▶ WHAT THIS TASK INVOLVES
Your copy should match the records exactly, except that it contains no pictures.

(Saved entries)
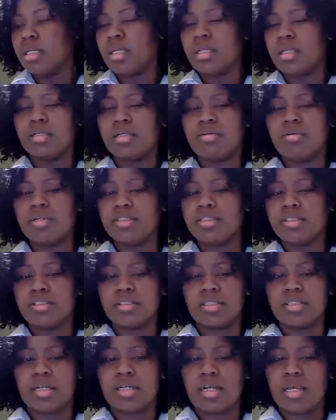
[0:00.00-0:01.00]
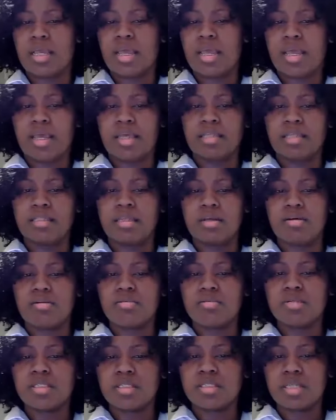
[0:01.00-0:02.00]
any question that I had, they
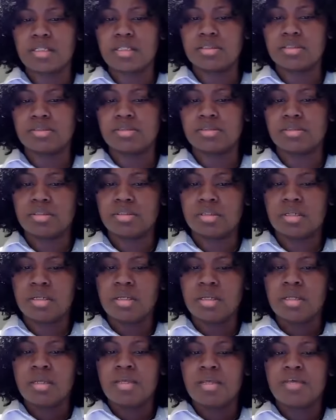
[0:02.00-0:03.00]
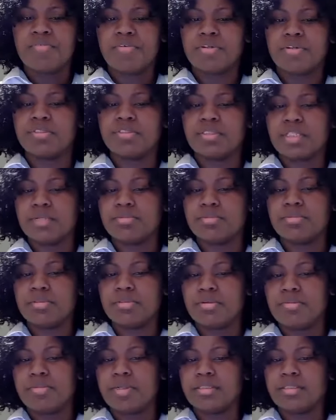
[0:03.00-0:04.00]
always answered. If I was
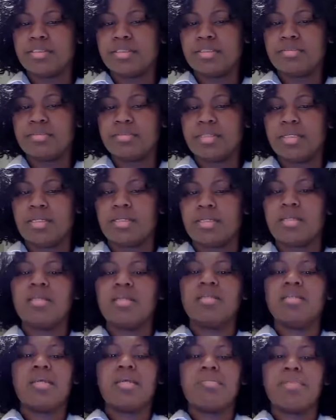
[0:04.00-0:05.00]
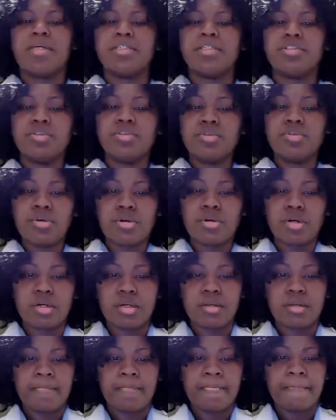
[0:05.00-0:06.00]
skeptical about something, they made
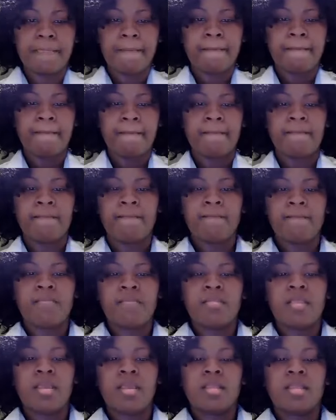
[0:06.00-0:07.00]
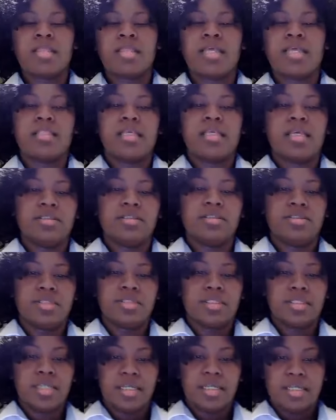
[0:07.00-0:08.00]
sure that the answer
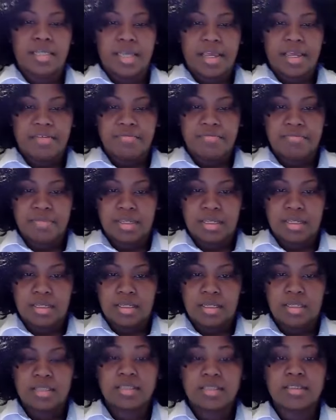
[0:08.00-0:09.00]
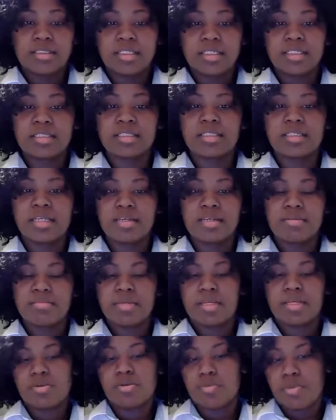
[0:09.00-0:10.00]
that they gave me didn't lead
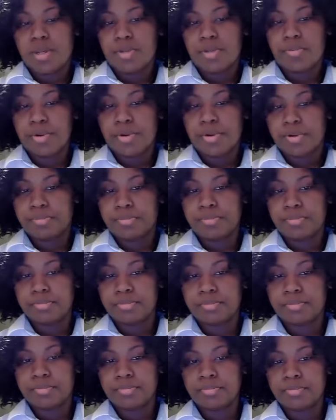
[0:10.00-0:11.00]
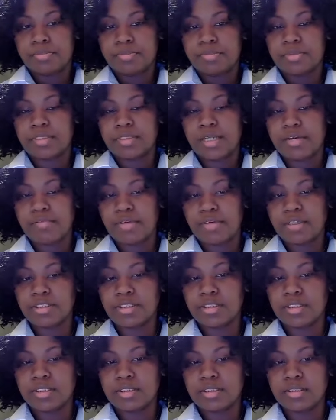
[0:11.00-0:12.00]
me in a wayward
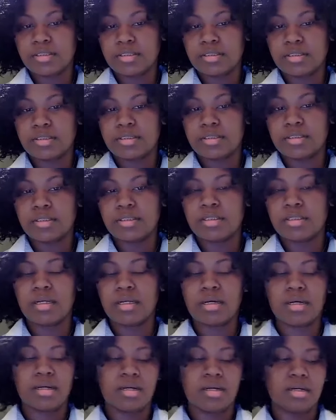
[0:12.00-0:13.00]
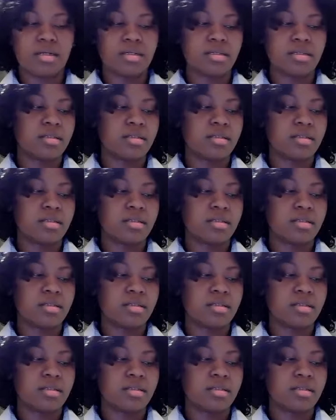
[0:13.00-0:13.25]
direction. Uh,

▶ RESPONSE
[0:00.00-0:01.00]
[0:01.00-0:02.00]
any question that I had, they
[0:02.00-0:03.00]
[0:03.00-0:04.00]
always answered. If I was
[0:04.00-0:05.00]
[0:05.00-0:06.00]
skeptical about something, they made
[0:06.00-0:07.00]
[0:07.00-0:08.00]
sure that the answer
[0:08.00-0:09.00]
[0:09.00-0:10.00]
that they gave me didn't lead
[0:10.00-0:11.00]
[0:11.00-0:12.00]
me in a wayward
[0:12.00-0:13.00]
[0:13.00-0:13.25]
direction. Uh,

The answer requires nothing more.